Divulgação/Wantas Airways
Divulgação/Wantas Airways

Voo mais longo do mundo ligará Sydney a Londres e demorará 20 horas

As novas aeronaves Airbus serão entregues para a Qantas Airways a partir de 2025; voos ultralongos podem se tornar importantes com aumento de tensões geopolíticas

Washington Post Bloomberg

03 de maio de 2022 | 13h06

A Qantas Airways deu vida nova a um plano para iniciar voos diretos que conectam a costa leste da Austrália com Nova York e Londres, após finalmente encomendar jatos Airbus para os serviços ultralongos.

A companhia aérea disse na segunda-feira, 2, que está comprando 12 unidades do modelo A350-1000 que podem voar sem escalas da Austrália para qualquer cidade do mundo. Os serviços comerciais começarão em Sydney no final de 2025, informou a empresa.

A Qantas planejava iniciar os voos de 20 horas de duração — que são chamados internamente de 'Projeto Sunrise' — em 2023, e estava perto de encomendar as aeronaves da Airbus quando a pandemia de covid-19 dizimou o setor de aviação.

A retomada do projeto sinaliza a confiança da companhia aérea em uma recuperação internacional de viagens com passageiros, além de uma maior demanda por voos sem escalas. A Qantas informou ainda que a demanda nas principais rotas para Londres, Los Angeles e Joanesburgo já excede os níveis pré-covid.

"Finalmente estamos vendo uma recuperação sustentada na demanda de viagens", disse Alan Joyce, CEO da Qantas. Ele descreveu os voos do Project Sunrise como "a solução final para a tirania da distância".

As aeronaves A350 da Qantas poderão transportar 238 passageiros em quatro classes diferentes — primeira, executiva, econômica premium e econômica. A maioria dos A350 transporta mais de 300 passageiros, de acordo com a operadora. Os aviões terão um tanque de combustível extra para ampliar o alcance para que possam voar as distâncias necessárias nas rotas previstas.

Em um mundo pós-covid em que as tensões geopolíticas também devem aumentar, os serviços ultralongos terão um apelo único porque ignoram os centros de viagens, segundo Rico Merkert, professor de transporte da escola de negócios da Universidade de Sydney. Para o professor, isso significa que os voos terão tarifas mais altas e serão mais rentáveis ​​para Qantas.

Os planos para esses serviços de voo sem precedentes estão em andamento desde pelo menos 2018. No início daquele ano, o CEO da Qantas desafiou a Boeing e a Airbus a criar uma aeronave que pudesse voar rotas ultralongas com carga total e ainda pousar com combustível o suficiente para situações emergenciais.

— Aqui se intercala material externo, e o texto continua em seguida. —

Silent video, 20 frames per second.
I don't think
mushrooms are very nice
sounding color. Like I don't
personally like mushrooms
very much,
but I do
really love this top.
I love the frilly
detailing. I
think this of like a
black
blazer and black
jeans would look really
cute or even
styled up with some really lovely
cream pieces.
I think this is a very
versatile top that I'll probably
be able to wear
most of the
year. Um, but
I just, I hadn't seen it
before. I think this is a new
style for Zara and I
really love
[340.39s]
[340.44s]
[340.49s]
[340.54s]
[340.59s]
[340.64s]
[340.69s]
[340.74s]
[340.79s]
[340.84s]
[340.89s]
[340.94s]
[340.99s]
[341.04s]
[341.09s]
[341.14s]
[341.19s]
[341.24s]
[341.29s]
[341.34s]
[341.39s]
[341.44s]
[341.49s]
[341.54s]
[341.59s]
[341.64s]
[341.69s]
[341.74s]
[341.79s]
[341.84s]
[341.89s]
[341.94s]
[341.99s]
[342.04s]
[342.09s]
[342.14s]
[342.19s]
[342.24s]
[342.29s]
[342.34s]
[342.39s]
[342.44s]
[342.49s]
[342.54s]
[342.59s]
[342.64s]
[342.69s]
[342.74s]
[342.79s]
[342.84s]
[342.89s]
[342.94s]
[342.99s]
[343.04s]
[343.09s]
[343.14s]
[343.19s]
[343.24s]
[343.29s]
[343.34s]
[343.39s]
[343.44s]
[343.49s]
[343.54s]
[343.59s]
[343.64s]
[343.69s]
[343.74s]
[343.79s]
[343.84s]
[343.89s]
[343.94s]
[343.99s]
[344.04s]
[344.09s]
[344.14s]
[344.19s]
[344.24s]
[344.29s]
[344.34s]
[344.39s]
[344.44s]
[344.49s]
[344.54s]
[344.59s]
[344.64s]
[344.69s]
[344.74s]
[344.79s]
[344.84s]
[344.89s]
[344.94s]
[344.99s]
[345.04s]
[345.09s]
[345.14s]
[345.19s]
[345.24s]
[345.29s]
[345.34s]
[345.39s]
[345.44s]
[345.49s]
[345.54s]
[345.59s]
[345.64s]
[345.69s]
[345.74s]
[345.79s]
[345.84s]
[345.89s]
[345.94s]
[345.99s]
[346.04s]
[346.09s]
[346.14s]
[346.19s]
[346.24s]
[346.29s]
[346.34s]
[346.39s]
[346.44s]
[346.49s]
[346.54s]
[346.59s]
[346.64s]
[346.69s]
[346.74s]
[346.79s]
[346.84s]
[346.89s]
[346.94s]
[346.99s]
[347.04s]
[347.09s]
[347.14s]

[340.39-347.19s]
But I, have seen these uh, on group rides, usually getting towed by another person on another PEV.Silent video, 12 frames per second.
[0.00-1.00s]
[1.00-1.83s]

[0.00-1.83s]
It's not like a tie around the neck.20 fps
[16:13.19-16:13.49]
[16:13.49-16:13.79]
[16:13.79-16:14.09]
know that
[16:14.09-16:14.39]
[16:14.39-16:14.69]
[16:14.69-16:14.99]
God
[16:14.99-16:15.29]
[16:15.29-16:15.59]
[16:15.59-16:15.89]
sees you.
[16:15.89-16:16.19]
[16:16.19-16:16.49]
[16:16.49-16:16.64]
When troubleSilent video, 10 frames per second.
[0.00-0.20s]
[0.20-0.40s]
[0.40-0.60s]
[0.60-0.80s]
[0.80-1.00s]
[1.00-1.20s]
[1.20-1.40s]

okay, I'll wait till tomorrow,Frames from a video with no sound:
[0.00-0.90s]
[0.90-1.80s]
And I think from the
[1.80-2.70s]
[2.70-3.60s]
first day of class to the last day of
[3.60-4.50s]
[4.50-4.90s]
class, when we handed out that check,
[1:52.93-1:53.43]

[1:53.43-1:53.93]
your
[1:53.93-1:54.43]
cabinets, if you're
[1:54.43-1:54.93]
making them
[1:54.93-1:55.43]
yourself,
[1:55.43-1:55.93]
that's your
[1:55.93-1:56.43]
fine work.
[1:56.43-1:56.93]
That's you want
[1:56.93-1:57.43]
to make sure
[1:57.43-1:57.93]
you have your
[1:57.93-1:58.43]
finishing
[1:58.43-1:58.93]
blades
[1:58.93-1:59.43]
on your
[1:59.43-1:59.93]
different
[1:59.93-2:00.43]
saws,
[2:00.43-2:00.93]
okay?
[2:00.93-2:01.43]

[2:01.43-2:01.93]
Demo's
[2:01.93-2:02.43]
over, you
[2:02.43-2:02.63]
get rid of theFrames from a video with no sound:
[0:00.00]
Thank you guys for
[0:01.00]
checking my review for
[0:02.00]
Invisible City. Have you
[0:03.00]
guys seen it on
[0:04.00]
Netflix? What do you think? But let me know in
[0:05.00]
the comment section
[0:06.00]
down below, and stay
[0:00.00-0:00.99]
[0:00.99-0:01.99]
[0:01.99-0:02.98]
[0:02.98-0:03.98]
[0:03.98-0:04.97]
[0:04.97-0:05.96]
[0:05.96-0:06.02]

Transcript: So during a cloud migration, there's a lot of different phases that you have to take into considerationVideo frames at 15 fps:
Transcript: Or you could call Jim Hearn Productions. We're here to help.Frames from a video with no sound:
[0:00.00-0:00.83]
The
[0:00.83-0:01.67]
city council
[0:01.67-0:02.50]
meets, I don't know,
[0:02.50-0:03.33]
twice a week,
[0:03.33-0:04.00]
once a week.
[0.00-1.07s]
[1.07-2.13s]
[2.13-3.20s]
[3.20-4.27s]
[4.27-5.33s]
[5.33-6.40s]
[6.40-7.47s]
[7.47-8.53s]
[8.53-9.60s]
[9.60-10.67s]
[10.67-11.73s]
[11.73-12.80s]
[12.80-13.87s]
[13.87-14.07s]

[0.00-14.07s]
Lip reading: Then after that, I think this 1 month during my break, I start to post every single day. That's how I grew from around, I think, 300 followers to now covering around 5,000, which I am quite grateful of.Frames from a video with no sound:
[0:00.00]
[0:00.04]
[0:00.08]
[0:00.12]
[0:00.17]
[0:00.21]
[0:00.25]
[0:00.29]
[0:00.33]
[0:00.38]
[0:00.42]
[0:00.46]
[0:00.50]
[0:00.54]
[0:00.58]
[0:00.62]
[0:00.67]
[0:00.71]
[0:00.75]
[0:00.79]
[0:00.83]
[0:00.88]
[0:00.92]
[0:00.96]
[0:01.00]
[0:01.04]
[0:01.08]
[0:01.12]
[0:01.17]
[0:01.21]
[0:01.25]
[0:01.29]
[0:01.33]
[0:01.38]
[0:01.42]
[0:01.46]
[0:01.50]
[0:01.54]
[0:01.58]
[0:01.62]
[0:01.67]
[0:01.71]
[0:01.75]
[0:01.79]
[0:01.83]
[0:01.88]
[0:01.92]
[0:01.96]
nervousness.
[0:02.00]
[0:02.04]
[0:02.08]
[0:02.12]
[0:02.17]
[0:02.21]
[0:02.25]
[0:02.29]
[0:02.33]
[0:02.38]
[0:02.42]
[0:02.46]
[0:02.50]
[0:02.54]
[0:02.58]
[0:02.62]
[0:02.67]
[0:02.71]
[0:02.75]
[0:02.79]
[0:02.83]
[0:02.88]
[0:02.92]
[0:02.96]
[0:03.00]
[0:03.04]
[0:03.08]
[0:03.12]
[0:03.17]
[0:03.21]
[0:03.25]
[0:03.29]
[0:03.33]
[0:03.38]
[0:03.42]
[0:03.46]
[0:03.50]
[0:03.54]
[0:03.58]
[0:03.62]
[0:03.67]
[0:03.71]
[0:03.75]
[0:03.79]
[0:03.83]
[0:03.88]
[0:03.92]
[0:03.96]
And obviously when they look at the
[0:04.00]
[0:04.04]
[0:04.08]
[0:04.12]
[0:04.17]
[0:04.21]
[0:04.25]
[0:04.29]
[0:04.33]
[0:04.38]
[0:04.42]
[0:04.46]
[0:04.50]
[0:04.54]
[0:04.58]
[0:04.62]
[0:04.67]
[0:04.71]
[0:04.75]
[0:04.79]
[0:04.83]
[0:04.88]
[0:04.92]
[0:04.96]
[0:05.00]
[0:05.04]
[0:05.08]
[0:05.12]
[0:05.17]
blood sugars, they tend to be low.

A Qantas originalmente planejou o interior da aeronave para ajudar os passageiros a sobreviver a esses voos que são quase uma maratona aérea. A certa altura, Joyce calculou que havia espaço para incorporar beliches, creches e até mesmo um lugar para se exercitar na aeronave. A realidade comercial está definida para ser menos glamorosa. A Qantas informou que os assentos econômicos do avião terão mais dois centímetros de espaço para as pernas do que aviões comuns, embora as cabines de primeira classe venham com um assento, uma cama e uma porta. 

Mais de 40% da cabine será de assentos premium em comparação com cerca de 30% nas aeronaves Boeing 787 e Airbus A380 da Qantas. Os novos aviões terão "uma zona de bem-estar" no meio, onde os passageiros podem se esticar ou fazer uma pausa.

A Qantas também reportou uma recuperação nas viagens aéreas de negócios que foi mais acentuada do que o esperado. A demanda de pequenas empresas está acima dos níveis pré-covid e as viagens corporativas estão 85% recuperadas.

Neste segundo trimestre de 2022, a capacidade doméstica da Qantas será de 105% em relação aos níveis de 2019. A capacidade internacional deve ficar pouco abaixo de 50% no mesmo período, subindo para cerca de 70% no trimestre a partir de julho, disse a companhia aérea.

A Qantas também confirmou um pedido de frota doméstica, anunciado em dezembro, para 40 aeronaves dos modelos chamados A321XLR e A220, além de opções para mais 94 jatos ao longo de pelo menos uma década. Essas aeronaves substituirão os antigos Boeing 737 e 717 da companhia aérea.

As aeronaves A350 serão entregues à Qantas entre 2025 e 2028.